Governor DeSantis signed a law recently that includes a requirement to survey public university faculty and students about their political views. Institutions can lose funding if the results do not satisfy the Republican dominated state legislature. As would be suspected, there are many concerns about this law, or so Republicans have suggested.
The survey results might not be anonymous and despite some reassurances there is nothing in the bill that prohibits faculty from being rewarded or punished for their professed beliefs. The treatment of Republicans such as Liz Cheney provide grounds for concern. After all, if Republicans will punish their own for deviating from their devotion to Trump and his election lies, then it would be odd if they showed restraint towards faculty who disagreed with their views.
As would be expected, this law is following the GOP playbook. First, it is claimed that there are benevolent intentions behind the law; Republicans claim the survey is aimed at determining “the extent to which competing ideas and perspectives are presented” and to assess if students “feel free to express beliefs and viewpoints on campus and in the classroom.” Taking in isolation, these goals seem reasonable. After all, universities are supposed to be places of diverse ideas where students can express their views. Which is what they, in fact, are. This takes use to the second stock play.
Republicans have shown a marked tendency to pass laws to solve problems that do not exist in a meaningful way or are already adequately addressed by existing laws and practices. If universities were ruled by ideological dogmatism and students’ right of expression was being trampled, then action would be needed. One would think that if the “small government” Republicans were using the coercive power of the state, then there would be real problems calling for government action. But when reporters pressed DeSantis for evidence of the problem, the best he could do was offer the vague claim that he knows “a lot of parents” who are very worried about their children being indoctrinated in school. There are many problems with this justification.

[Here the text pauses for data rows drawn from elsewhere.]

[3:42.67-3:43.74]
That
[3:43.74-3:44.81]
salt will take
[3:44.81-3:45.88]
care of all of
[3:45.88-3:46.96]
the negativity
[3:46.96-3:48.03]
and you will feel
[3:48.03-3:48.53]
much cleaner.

One problem is that DeSantis failed to provide any examples of cases where schools indoctrinate students. This is because that is not being done. Another problem is that he does not even provide verifiable examples of concerned parents—surely if this is a large problem, then there would be parents willing to express their concerns publicly. But even if parents were worried, there is the question of whether this worry is justified. After all, another stock Republican tactic is to drum up fear and anger based on nothing—as they did with their lies about widespread election fraud. So, it would not be surprising that parents are worried about their children, since Republicans have been busy trying to scare them about this matter. While the President of the Florida Senate Wilton Simpson claimed that public institutions are “socialism factories” he did so, as one would expect, without evidence. Or even explaining what that would even mean. After all, if universities were doing what he claimed, then socialism would presumably be doing very well in this country. After all, most politicians, business leaders and professionals attend college. Ironically, if these college educated politicians were right about the power of professors to indoctrinate, they would probably be socialists and I would not be writing this piece now. Instead, I suppose, I might be writing a piece thanking the state legislature for being so dedicated to quality public education in Florida.

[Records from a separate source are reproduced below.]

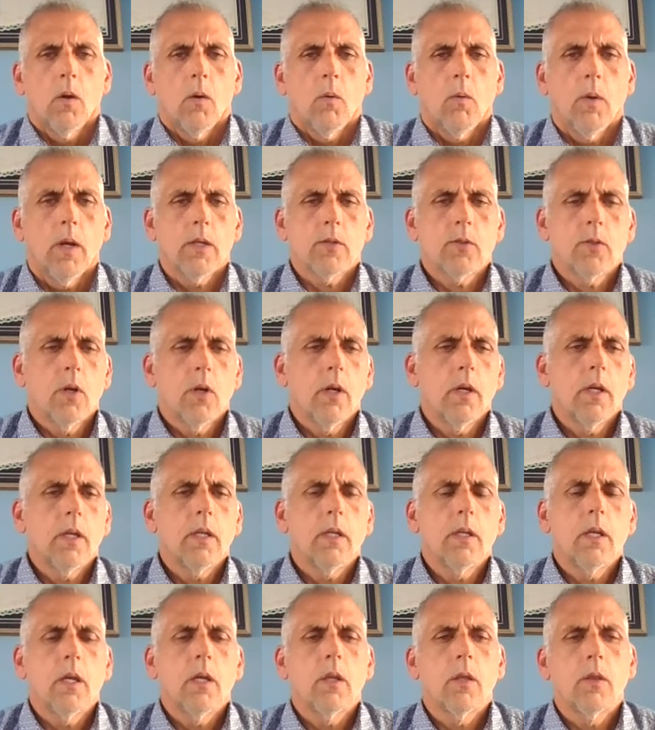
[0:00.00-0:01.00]
When I
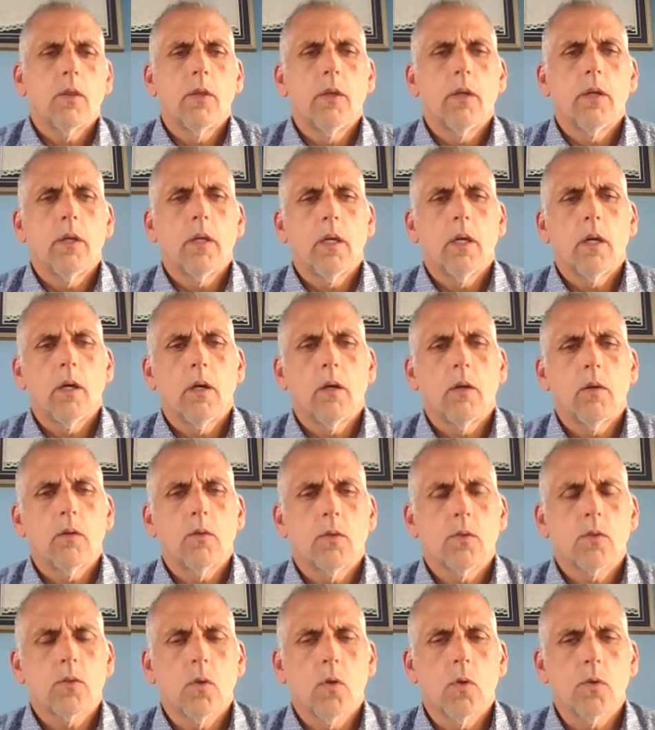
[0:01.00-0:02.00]
started, the
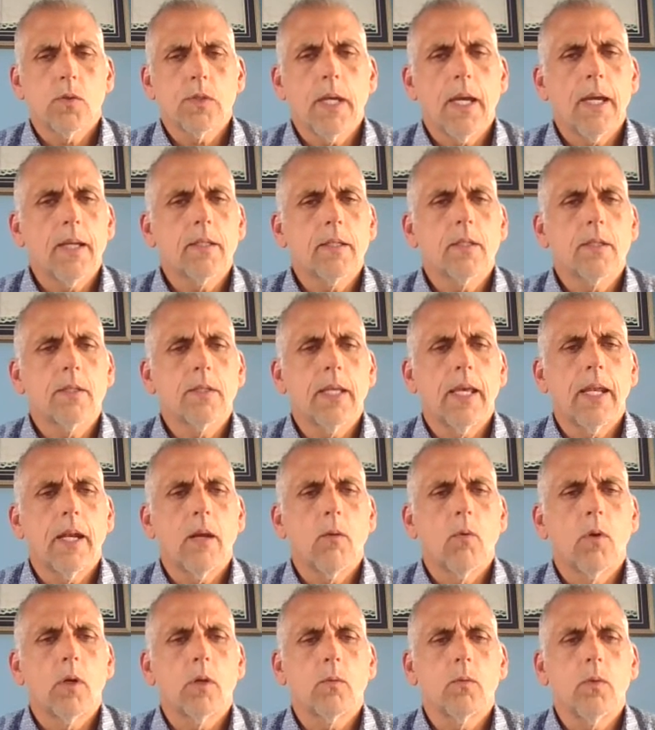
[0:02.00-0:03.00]
soil scientists that I
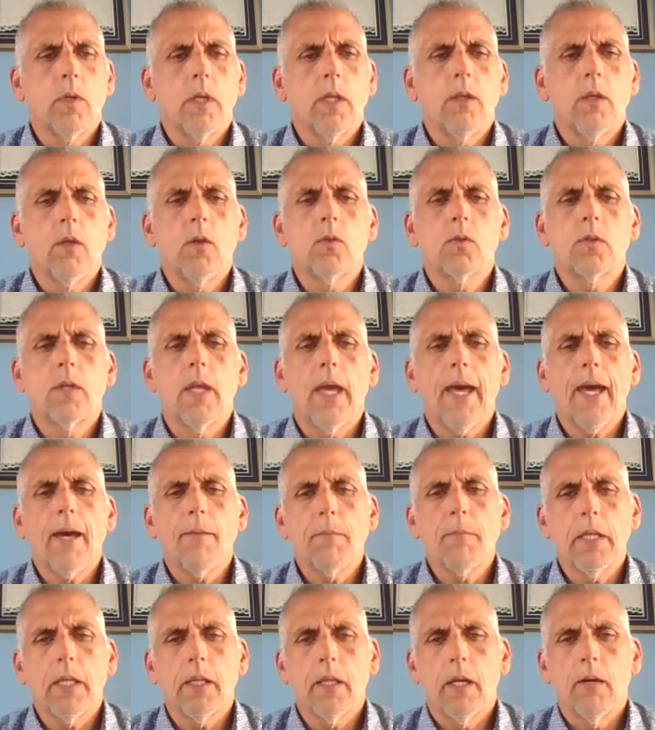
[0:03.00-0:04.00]
worked with used the
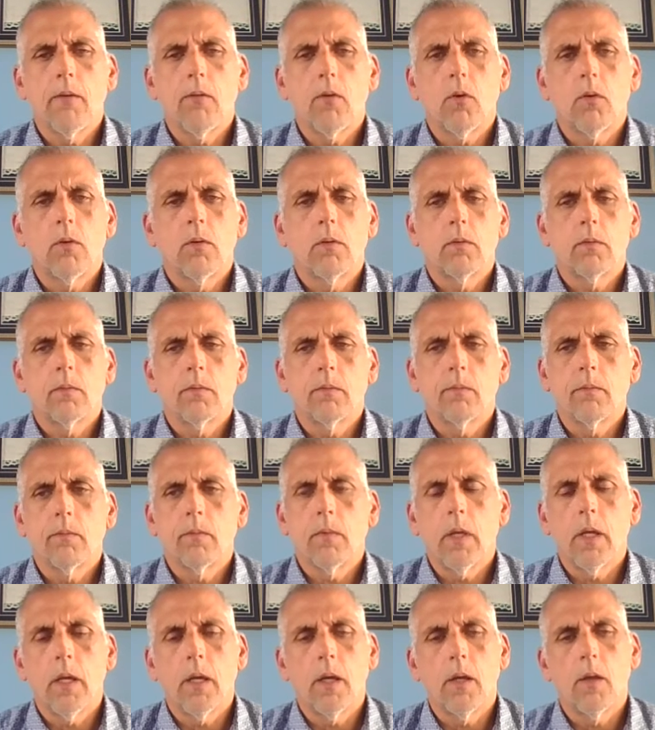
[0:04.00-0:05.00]
ABNY level.
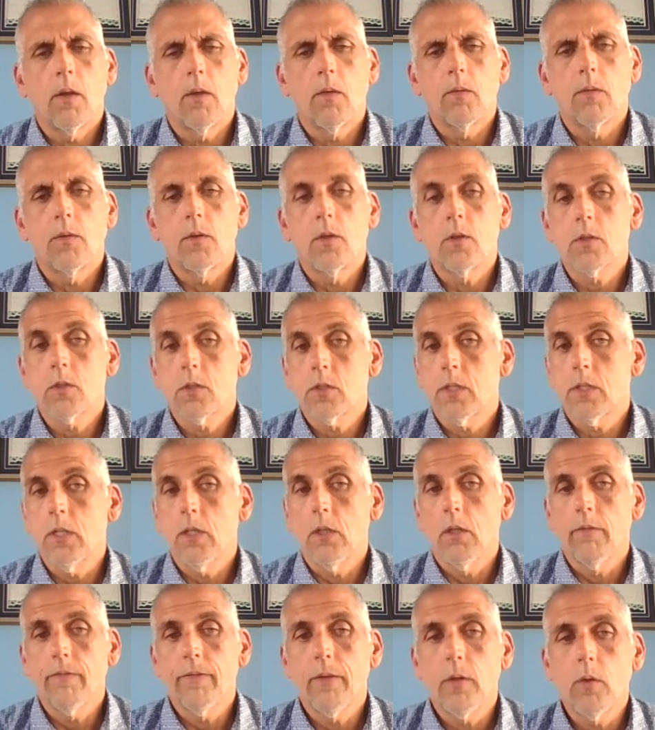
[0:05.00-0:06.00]
There's
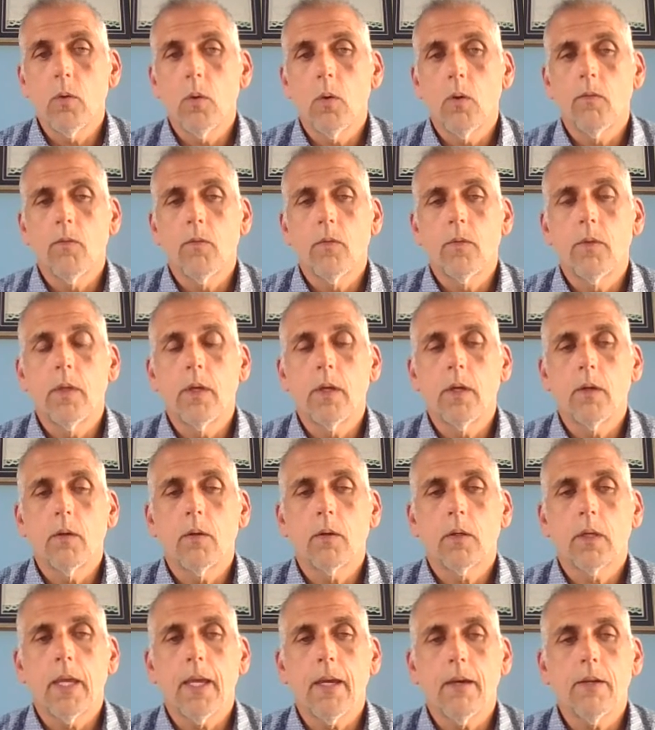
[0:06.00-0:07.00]
still a few of
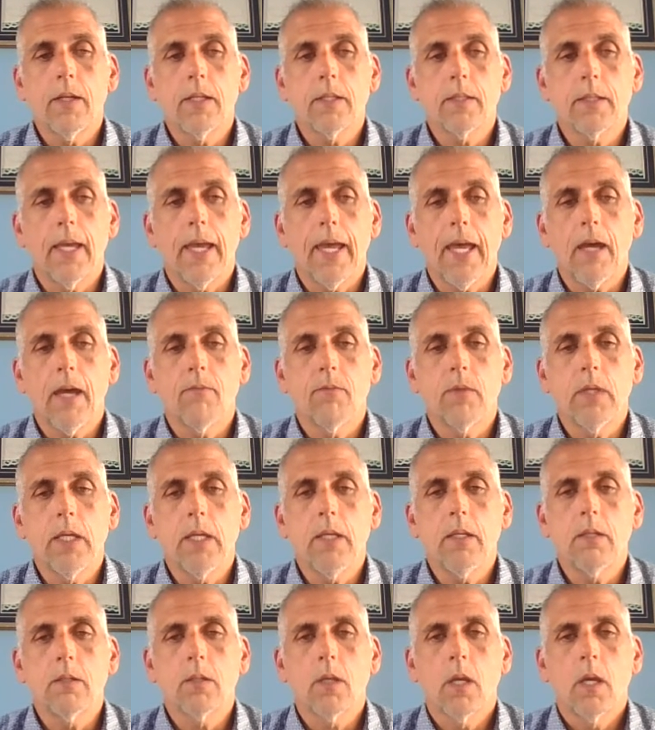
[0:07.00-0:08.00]
the counties that have
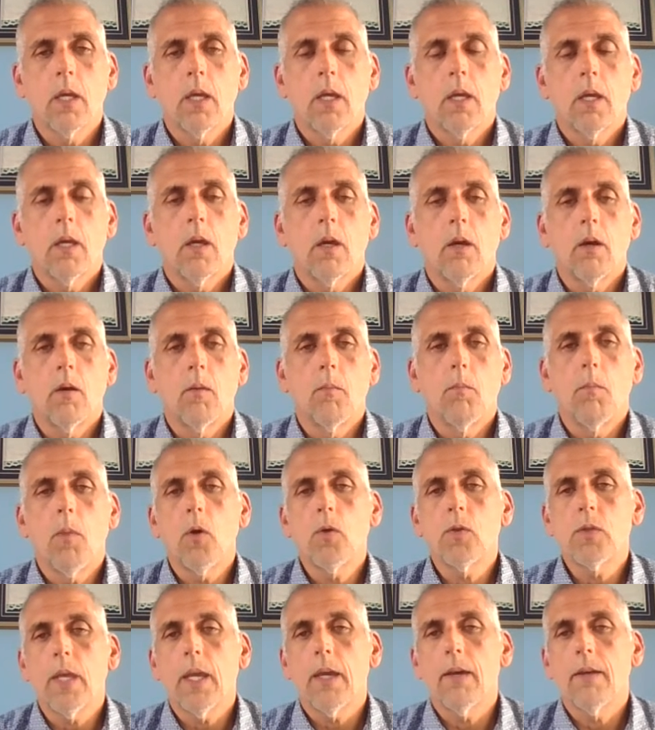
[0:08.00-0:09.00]
these.
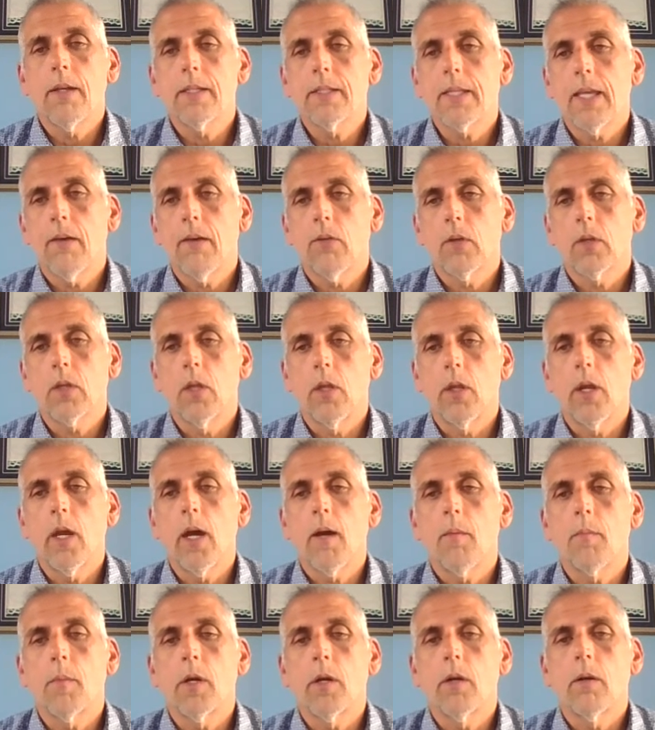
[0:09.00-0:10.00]
Most counties have a
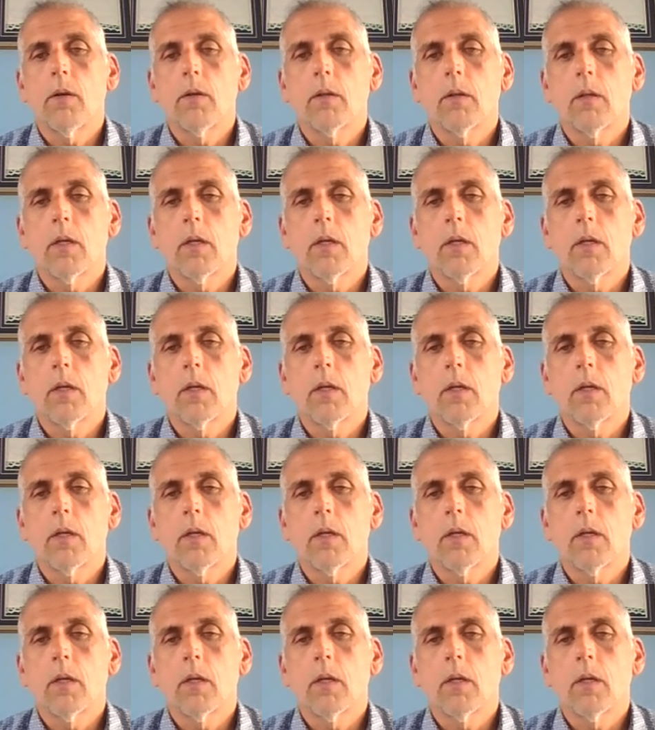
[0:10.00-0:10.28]
clinometer.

Another part of the law purports to be aimed at protecting free speech, something Republicans do not really care about. As noted above, the party has been crushing dissent within its ranks and has been busy passing laws restricting free expression, such as those aimed at “cancelling” critical race theory. The law specifically protects speech that “may be uncomfortable, disagreeable or offensive.” One concern is that speech is already legally protected at state schools, hence there is no clear need for this law. Some are, however, concerned that this law will make it easier for hate groups to hold events on campus. On the one hand, I do understand the concern about hate groups using this law to attempt to intimidate students. On the other hand, I do favor free expression within the usual limits of not harming people (you know, the classic no yelling “fire” in theaters that are not on fire thing). So, while I think that even offensive views should be freely expressed, I do worry about this being weaponized against students and faculty. Ironically, this aspect of the law shows once again that Republicans do not really give a damn about free expression as a general principle. After all, DeSantis has also been leading the charge in cancelling critical race theory. While a little legalize could make these things compatible, they do conflict as a matter of principle: banning critical race theory would go against the professed values of not restricting even offensive expression on campus. But, again, the Republicans generally do not care about principles. They seem to be aiming at allowing hateful speech on campus while working hard to keep students ignorant of why hateful speech is a bad thing.
A final, somewhat odd, part of the Republican playbook is to say out loud the quiet part. Barney Bishop, who lobbying for the bill, made it clear he was not very concerned about “intellectual diversity.” Rather, he pushed the bill as an effort to shore up what he thinks of as the country’s conservative Christian identity in the face of the youth who are not as on board with religious right-wing values. I do certainly respect that bit of honesty and it nicely explains the bill: it is a weapon aimed at higher education and a shield to protect the far right on campus.